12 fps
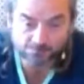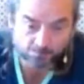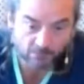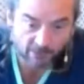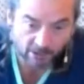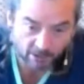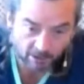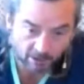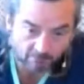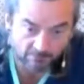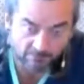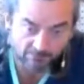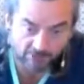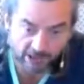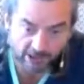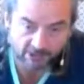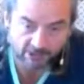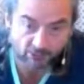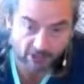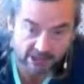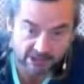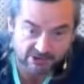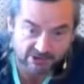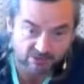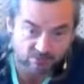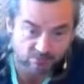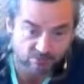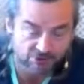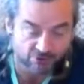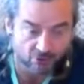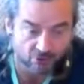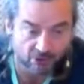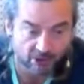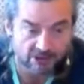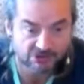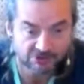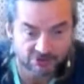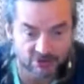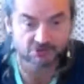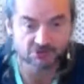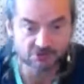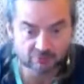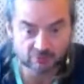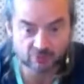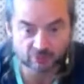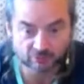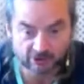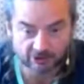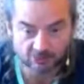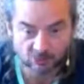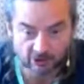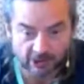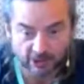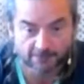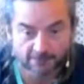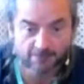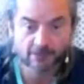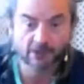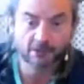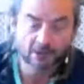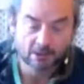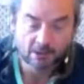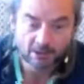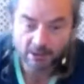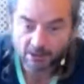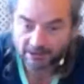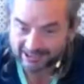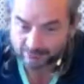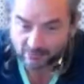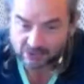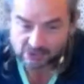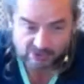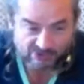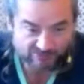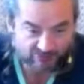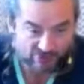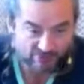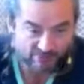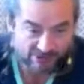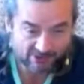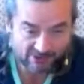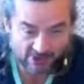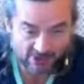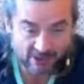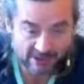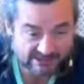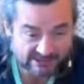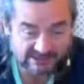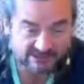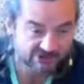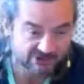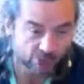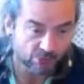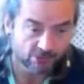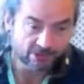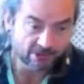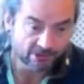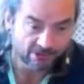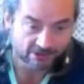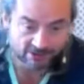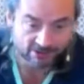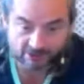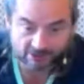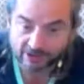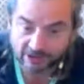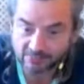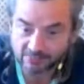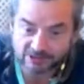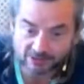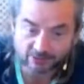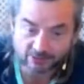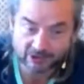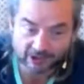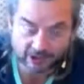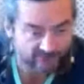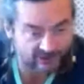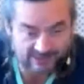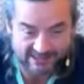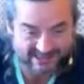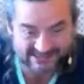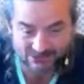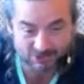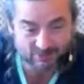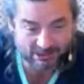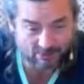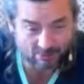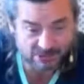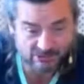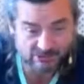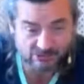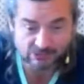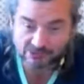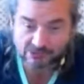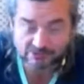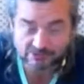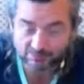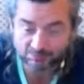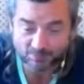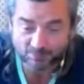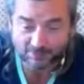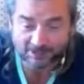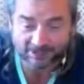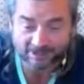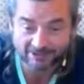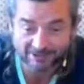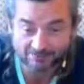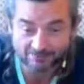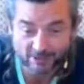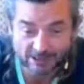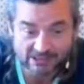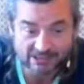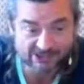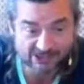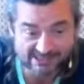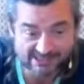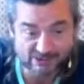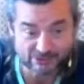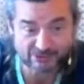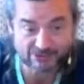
um, then you get stronger structural support when you're walking. Leg muscles, if you're talking about the thighs, it's because the the hips are not working enough. It, it's not about muscles, and uh, it, it just isn't.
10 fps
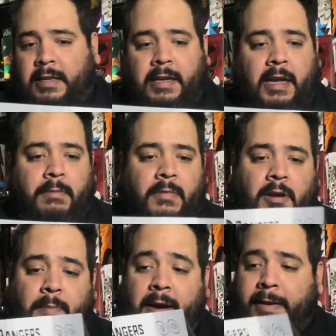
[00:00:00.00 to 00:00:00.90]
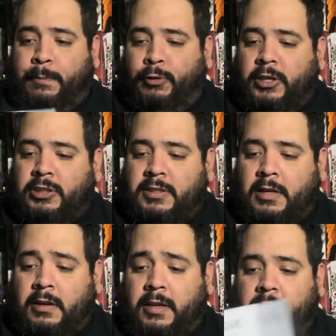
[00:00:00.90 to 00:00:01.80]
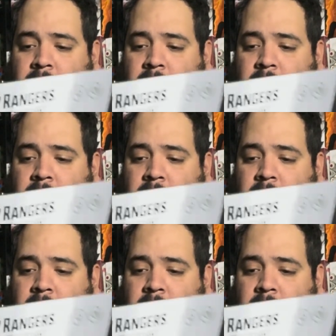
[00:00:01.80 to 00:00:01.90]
get my impressions on it.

= = = = =

Pictures stay out; retype only the lines from the line containing "[00:00:00.00 to 00:00:00.90]" through the end of the listing, inclusive, exactly as they appear.

YOUR RESPONSE >>
[00:00:00.00 to 00:00:00.90]
[00:00:00.90 to 00:00:01.80]
[00:00:01.80 to 00:00:01.90]
get my impressions on it.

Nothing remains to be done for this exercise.